EECS graduate student Nahal Niakan conducts research in the Remote Sensing Lab.

“I was fortunate to have this opportunity. Working at Microsoft with team of very bright and experienced engineers on cutting-edge technology reminded me how much I love electrical engineering,” said Niakan.

She first met Microsoft representatives at the Fall 2012 Engineering and Computer Career Fair. They showed immediate interest in her resume, especially her research with EECS Professor Christopher Allen. Dr. Allen is leading a NASA project on collision-avoidance technology for unmanned aerial vehicles (UAVs). Niakan conducted research on the sense-and-avoid radar that will allow UAVs to fly autonomously while steering clear of obstacles, such as aircraft, buildings, and towers.

In addition to her research experience, she credits her yearlong GTA position in Introduction to Digital Logic Design (EECS 140) with helping her prepare for the internship. Niakan says the lab tested and expanded her laboratory skills. She adds that Electromagnetic Compatibility (EECS 611) and High-Speed Digital Circuit Design (EECS 713) were particularly helpful in her work at Microsoft.
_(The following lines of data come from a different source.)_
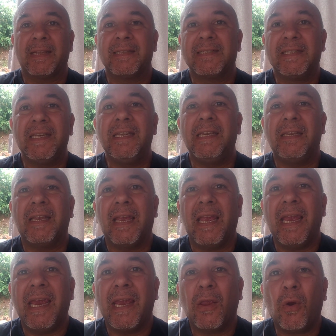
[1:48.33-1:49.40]
Sim,
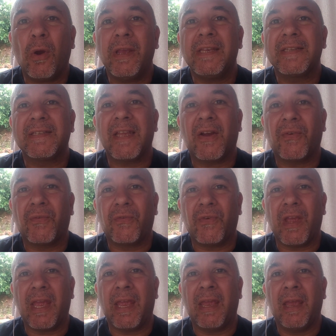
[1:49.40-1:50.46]
heróis da
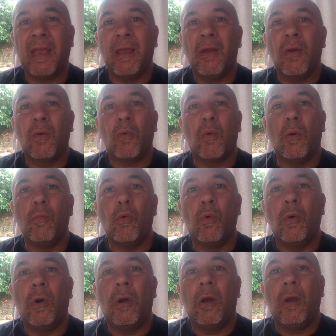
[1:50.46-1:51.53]
fé,
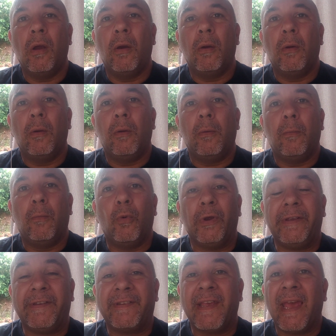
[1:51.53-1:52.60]
como
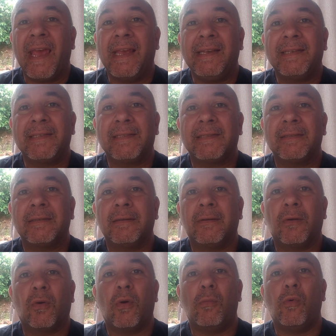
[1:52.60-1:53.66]
Moisés,
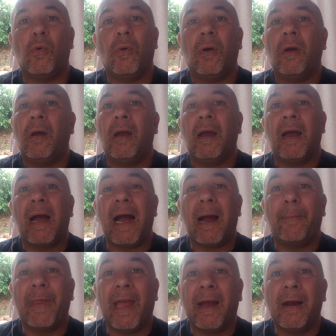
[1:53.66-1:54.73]
como
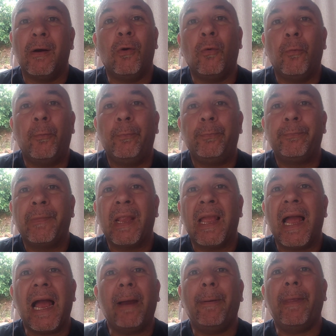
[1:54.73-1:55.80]
Abraão,
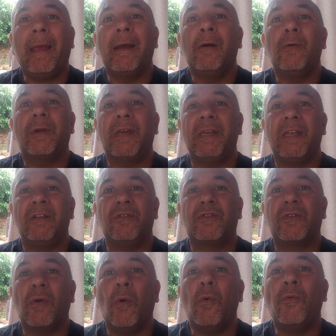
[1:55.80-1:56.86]
Abraão,
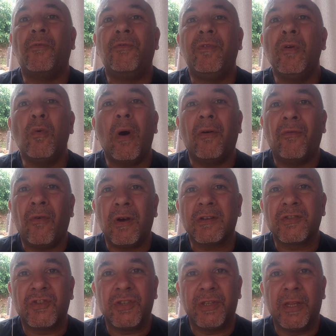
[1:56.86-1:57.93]
queridos, que ouviu a
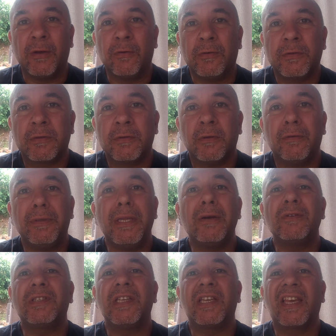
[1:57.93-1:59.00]
voz de Deus,
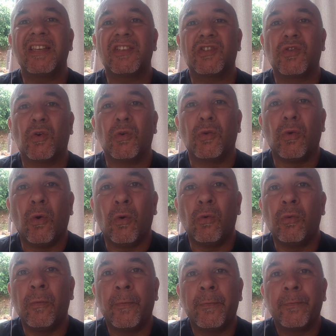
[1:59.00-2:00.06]
não se
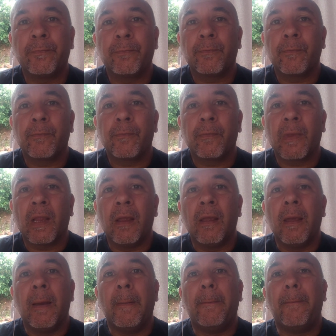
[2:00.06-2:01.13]
questionou,
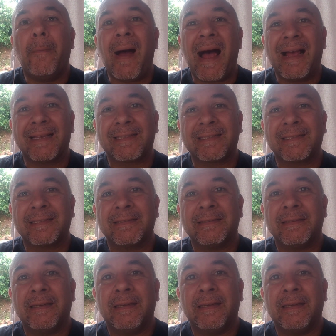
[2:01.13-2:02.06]
mas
This spring, Niakan is finishing her thesis under the direction of EECS Assistant Professor Sarah Seguin. Niakan’s research focuses on improving the performance of closely spaced antennas used in wireless communications. By reducing coupling, the unwanted transfer of energy to nearby antennas, Niakan aims to increase the efficiency of multiple-input multiple-output (MIMO) technology and enhance wireless communication.